▸ **Task requirements**
Skipping any pictures, give all of the records below again exactly.

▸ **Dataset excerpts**
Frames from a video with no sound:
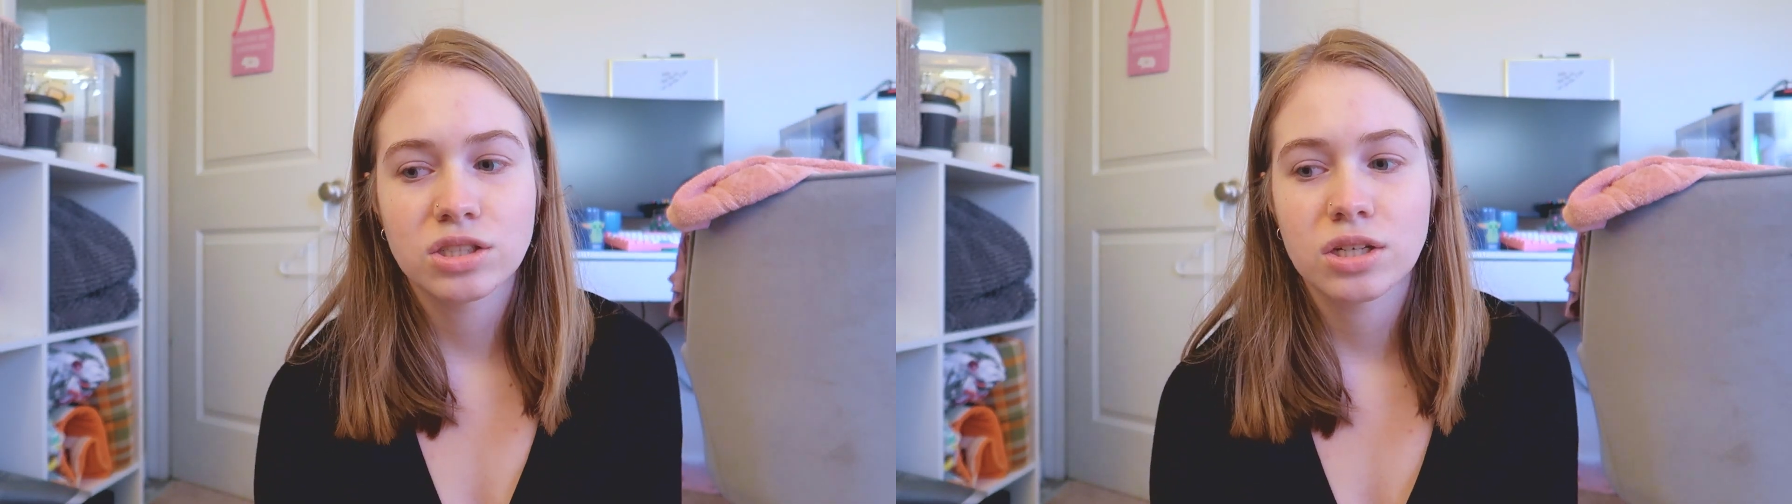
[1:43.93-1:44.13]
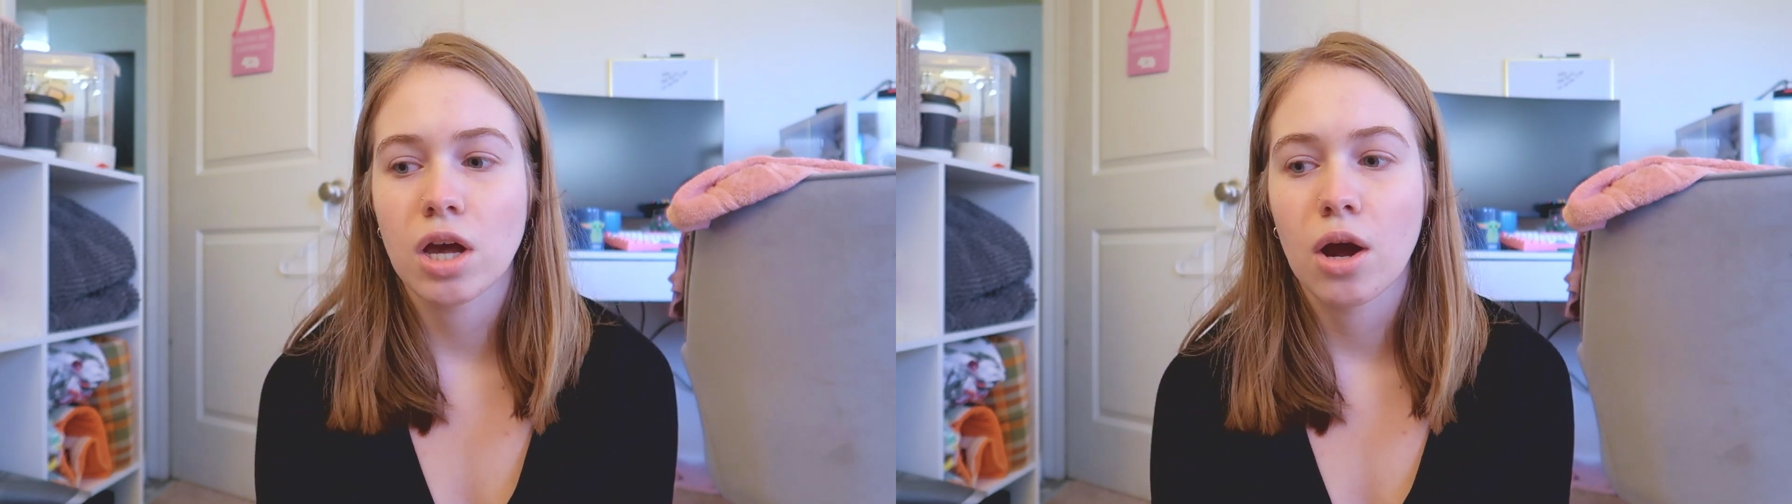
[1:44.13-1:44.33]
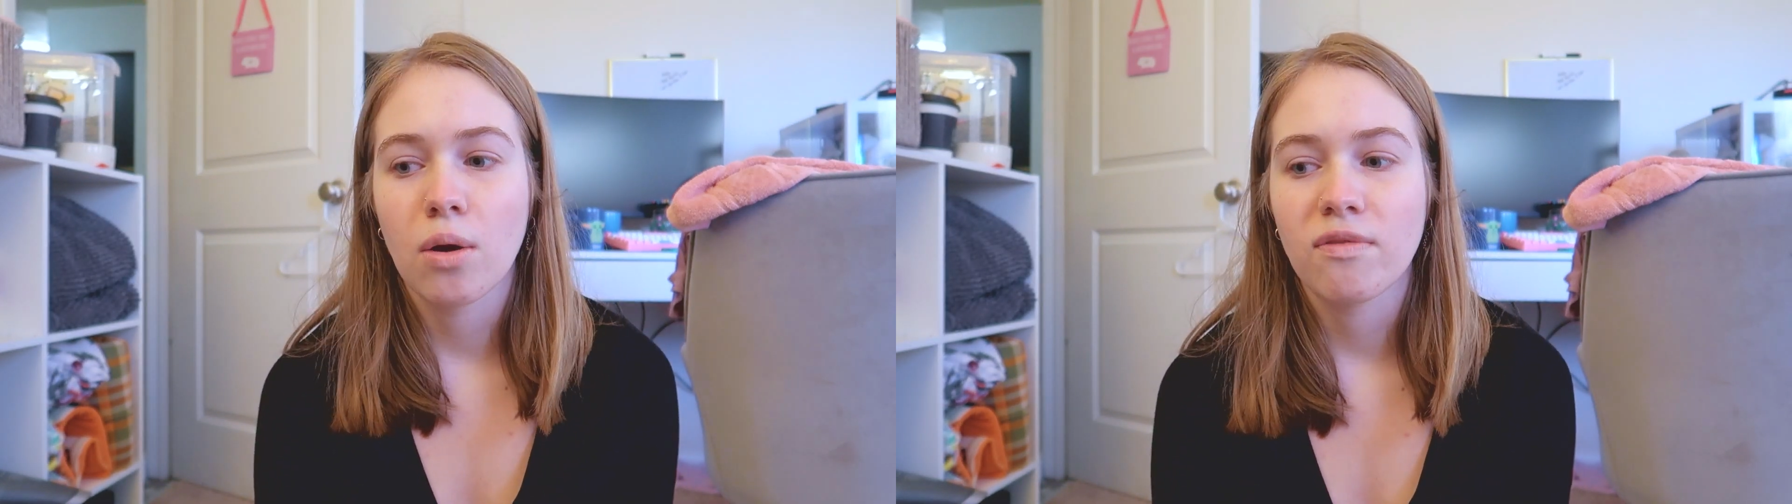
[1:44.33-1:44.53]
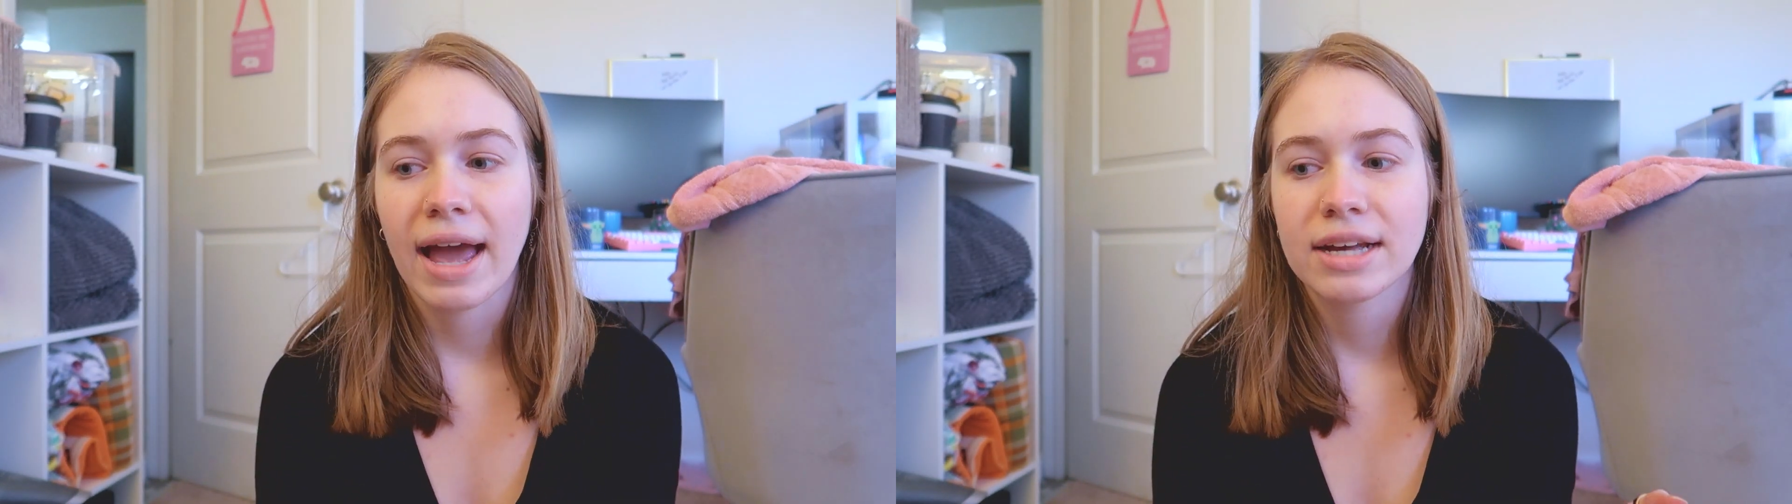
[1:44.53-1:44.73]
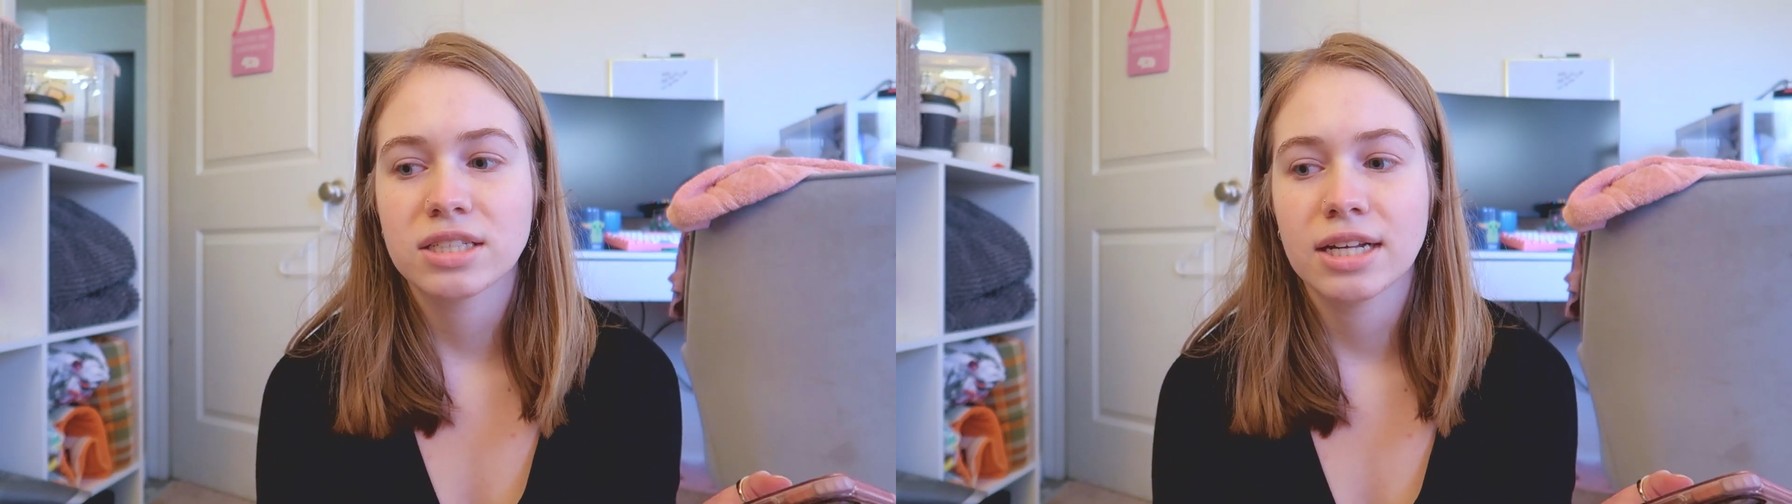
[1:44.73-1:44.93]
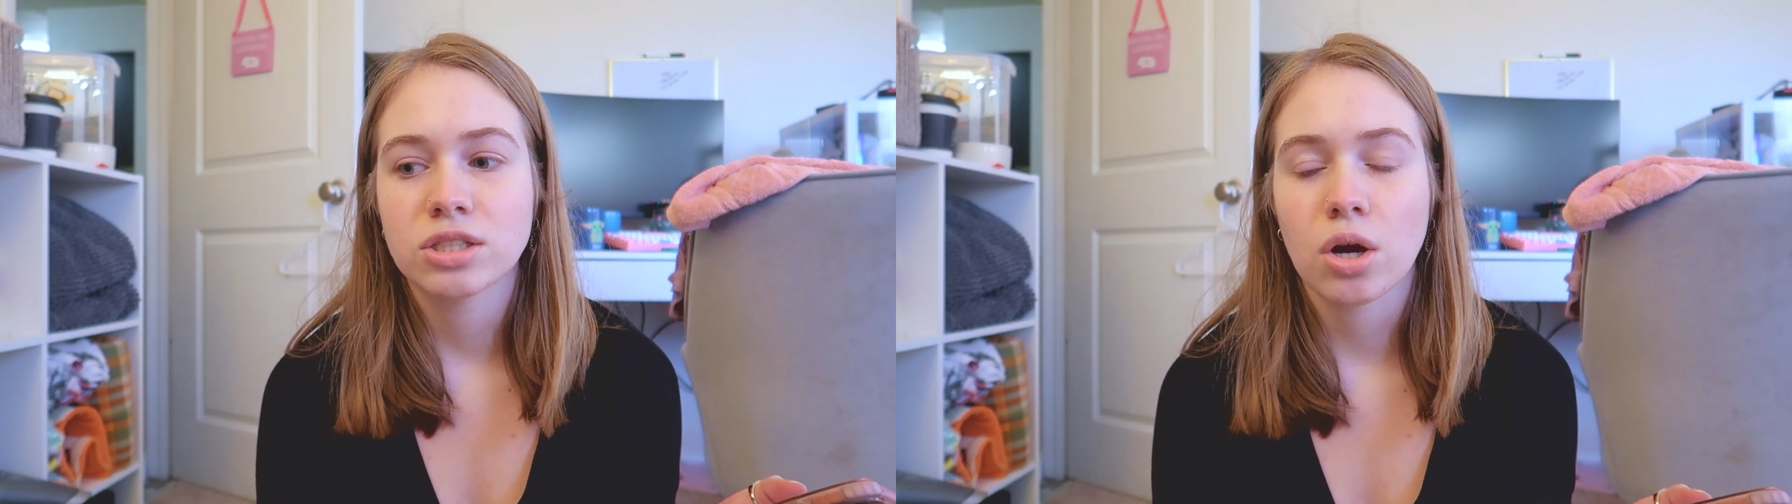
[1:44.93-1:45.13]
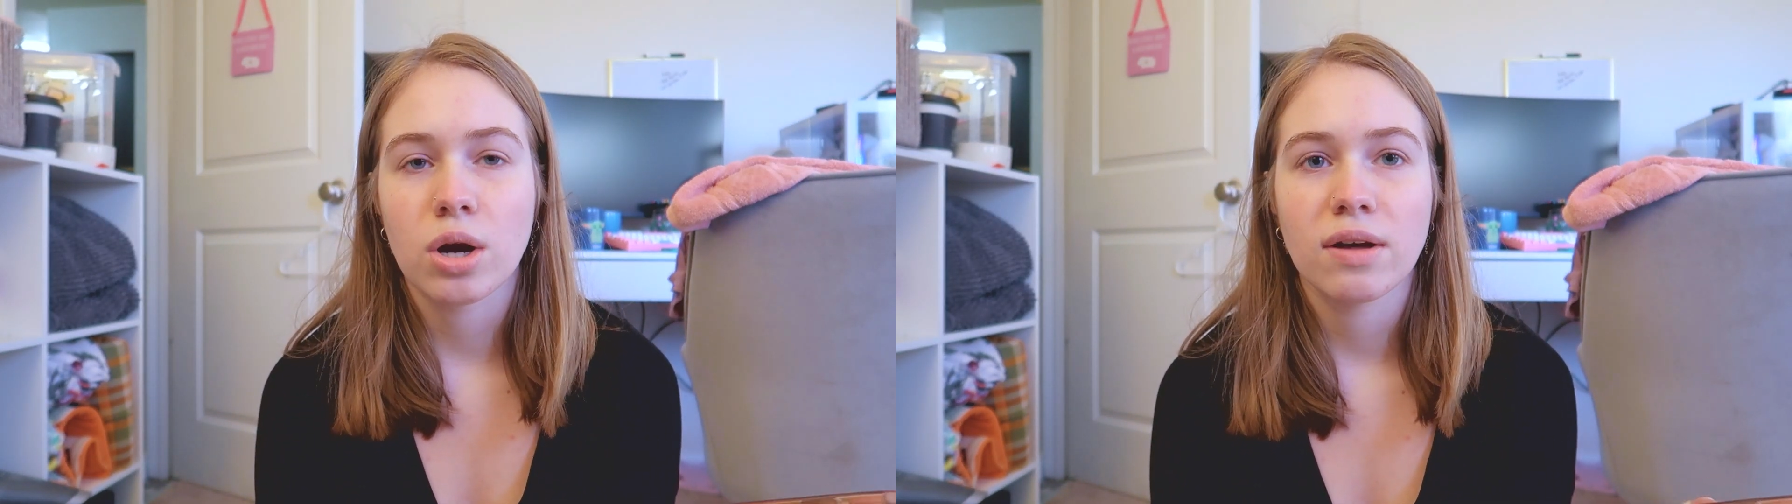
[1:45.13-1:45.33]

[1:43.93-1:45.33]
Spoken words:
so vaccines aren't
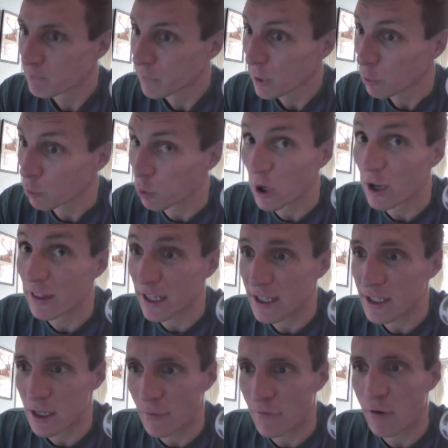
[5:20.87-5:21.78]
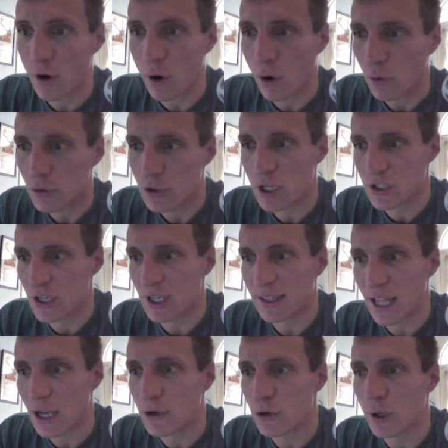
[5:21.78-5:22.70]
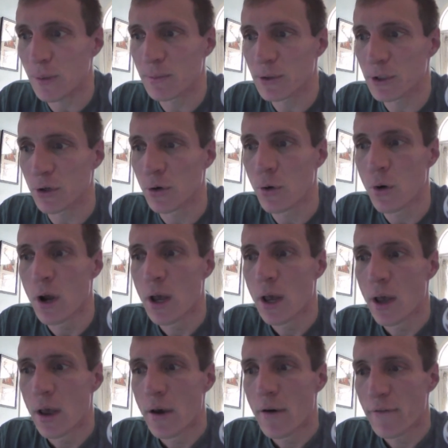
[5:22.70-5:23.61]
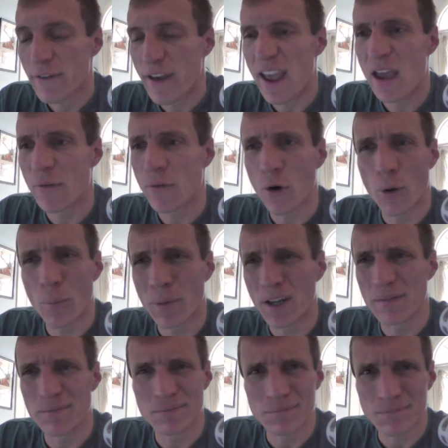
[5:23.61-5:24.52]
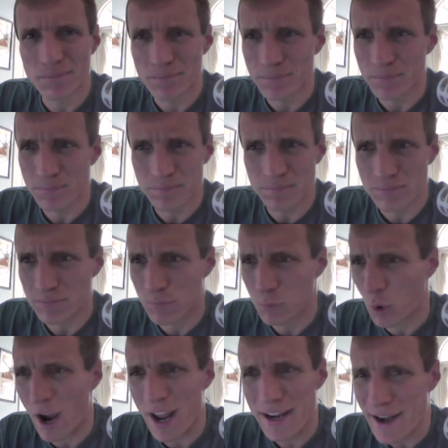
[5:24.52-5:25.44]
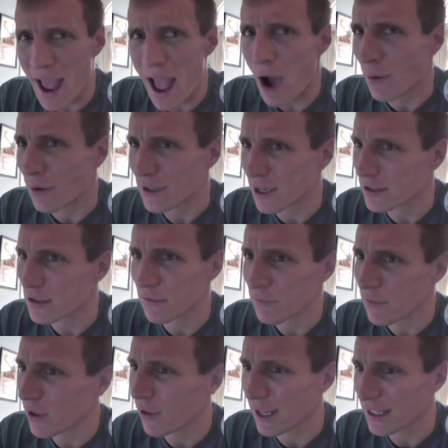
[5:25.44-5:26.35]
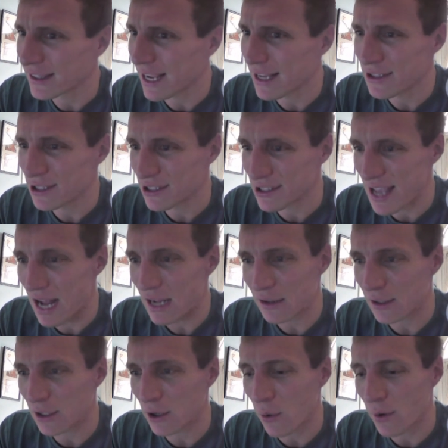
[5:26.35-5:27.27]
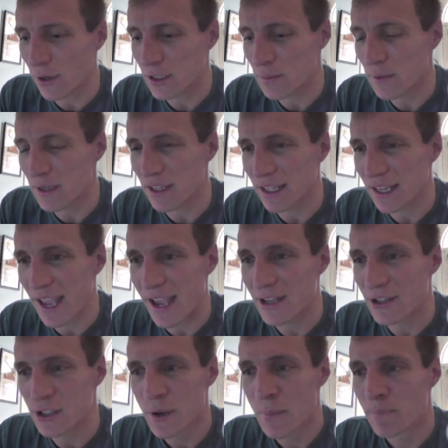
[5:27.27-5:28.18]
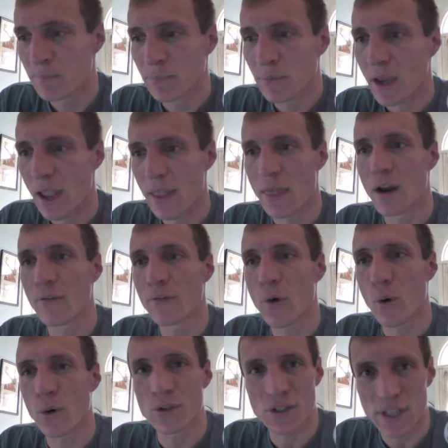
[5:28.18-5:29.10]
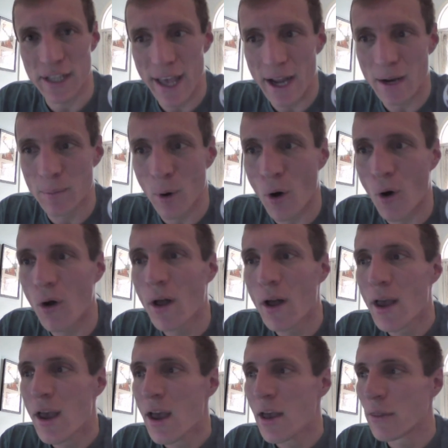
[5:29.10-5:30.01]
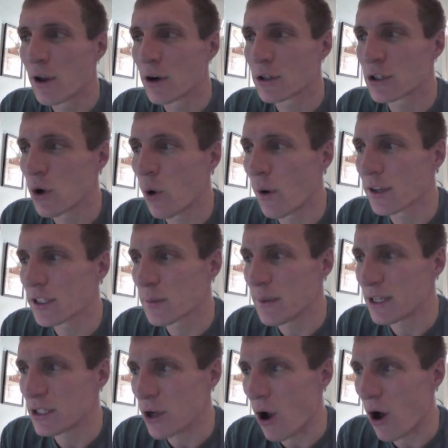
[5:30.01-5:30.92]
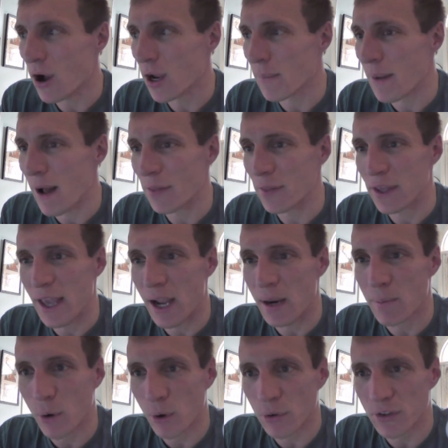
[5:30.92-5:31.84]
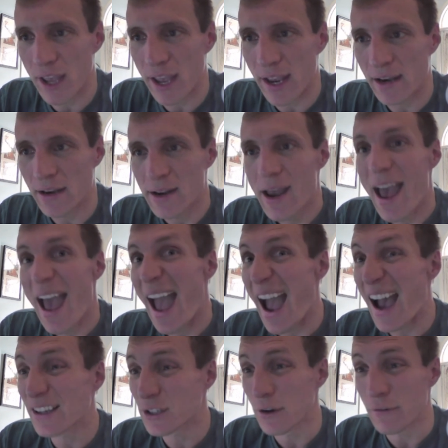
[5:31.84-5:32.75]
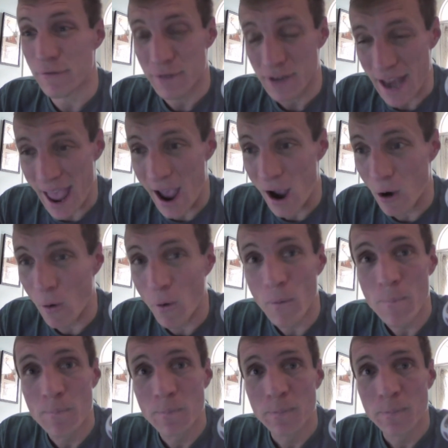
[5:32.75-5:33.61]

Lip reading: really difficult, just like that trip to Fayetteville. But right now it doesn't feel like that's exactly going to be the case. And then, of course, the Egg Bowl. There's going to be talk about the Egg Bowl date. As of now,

▸ **Written response**
Frames from a video with no sound:
[1:43.93-1:44.13]
[1:44.13-1:44.33]
[1:44.33-1:44.53]
[1:44.53-1:44.73]
[1:44.73-1:44.93]
[1:44.93-1:45.13]
[1:45.13-1:45.33]

[1:43.93-1:45.33]
Spoken words:
so vaccines aren't
[5:20.87-5:21.78]
[5:21.78-5:22.70]
[5:22.70-5:23.61]
[5:23.61-5:24.52]
[5:24.52-5:25.44]
[5:25.44-5:26.35]
[5:26.35-5:27.27]
[5:27.27-5:28.18]
[5:28.18-5:29.10]
[5:29.10-5:30.01]
[5:30.01-5:30.92]
[5:30.92-5:31.84]
[5:31.84-5:32.75]
[5:32.75-5:33.61]

Lip reading: really difficult, just like that trip to Fayetteville. But right now it doesn't feel like that's exactly going to be the case. And then, of course, the Egg Bowl. There's going to be talk about the Egg Bowl date. As of now,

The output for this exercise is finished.